*** Study material ***
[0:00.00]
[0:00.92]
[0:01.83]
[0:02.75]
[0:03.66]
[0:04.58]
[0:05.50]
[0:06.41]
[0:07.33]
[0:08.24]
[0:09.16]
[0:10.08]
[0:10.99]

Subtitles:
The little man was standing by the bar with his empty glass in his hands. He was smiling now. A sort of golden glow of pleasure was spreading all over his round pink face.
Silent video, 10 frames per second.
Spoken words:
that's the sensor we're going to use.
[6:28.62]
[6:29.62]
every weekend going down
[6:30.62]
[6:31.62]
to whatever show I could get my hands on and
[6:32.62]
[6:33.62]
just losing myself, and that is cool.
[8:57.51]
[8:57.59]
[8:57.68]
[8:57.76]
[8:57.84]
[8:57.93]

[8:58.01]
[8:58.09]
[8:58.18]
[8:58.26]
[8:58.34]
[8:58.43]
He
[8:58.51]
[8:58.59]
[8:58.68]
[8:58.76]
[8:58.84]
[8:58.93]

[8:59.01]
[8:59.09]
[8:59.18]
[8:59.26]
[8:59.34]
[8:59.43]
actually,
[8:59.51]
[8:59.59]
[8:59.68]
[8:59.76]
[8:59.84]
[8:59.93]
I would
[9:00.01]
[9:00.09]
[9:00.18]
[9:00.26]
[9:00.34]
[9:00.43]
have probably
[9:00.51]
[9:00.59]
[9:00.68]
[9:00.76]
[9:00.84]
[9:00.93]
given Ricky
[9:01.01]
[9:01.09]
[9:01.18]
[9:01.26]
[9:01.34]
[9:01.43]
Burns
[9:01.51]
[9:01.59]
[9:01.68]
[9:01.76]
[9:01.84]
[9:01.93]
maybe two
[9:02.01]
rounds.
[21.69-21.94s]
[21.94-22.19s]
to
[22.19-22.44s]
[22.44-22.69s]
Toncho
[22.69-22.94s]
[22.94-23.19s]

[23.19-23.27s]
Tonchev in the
*** End of Study material ***
What is being asked:
Transcribe the entries exactly.

Solution to this exercise:
[0:00.00]
[0:00.92]
[0:01.83]
[0:02.75]
[0:03.66]
[0:04.58]
[0:05.50]
[0:06.41]
[0:07.33]
[0:08.24]
[0:09.16]
[0:10.08]
[0:10.99]

Subtitles:
The little man was standing by the bar with his empty glass in his hands. He was smiling now. A sort of golden glow of pleasure was spreading all over his round pink face.
Silent video, 10 frames per second.
Spoken words:
that's the sensor we're going to use.
[6:28.62]
[6:29.62]
every weekend going down
[6:30.62]
[6:31.62]
to whatever show I could get my hands on and
[6:32.62]
[6:33.62]
just losing myself, and that is cool.
[8:57.51]
[8:57.59]
[8:57.68]
[8:57.76]
[8:57.84]
[8:57.93]

[8:58.01]
[8:58.09]
[8:58.18]
[8:58.26]
[8:58.34]
[8:58.43]
He
[8:58.51]
[8:58.59]
[8:58.68]
[8:58.76]
[8:58.84]
[8:58.93]

[8:59.01]
[8:59.09]
[8:59.18]
[8:59.26]
[8:59.34]
[8:59.43]
actually,
[8:59.51]
[8:59.59]
[8:59.68]
[8:59.76]
[8:59.84]
[8:59.93]
I would
[9:00.01]
[9:00.09]
[9:00.18]
[9:00.26]
[9:00.34]
[9:00.43]
have probably
[9:00.51]
[9:00.59]
[9:00.68]
[9:00.76]
[9:00.84]
[9:00.93]
given Ricky
[9:01.01]
[9:01.09]
[9:01.18]
[9:01.26]
[9:01.34]
[9:01.43]
Burns
[9:01.51]
[9:01.59]
[9:01.68]
[9:01.76]
[9:01.84]
[9:01.93]
maybe two
[9:02.01]
rounds.
[21.69-21.94s]
[21.94-22.19s]
to
[22.19-22.44s]
[22.44-22.69s]
Toncho
[22.69-22.94s]
[22.94-23.19s]

[23.19-23.27s]
Tonchev in the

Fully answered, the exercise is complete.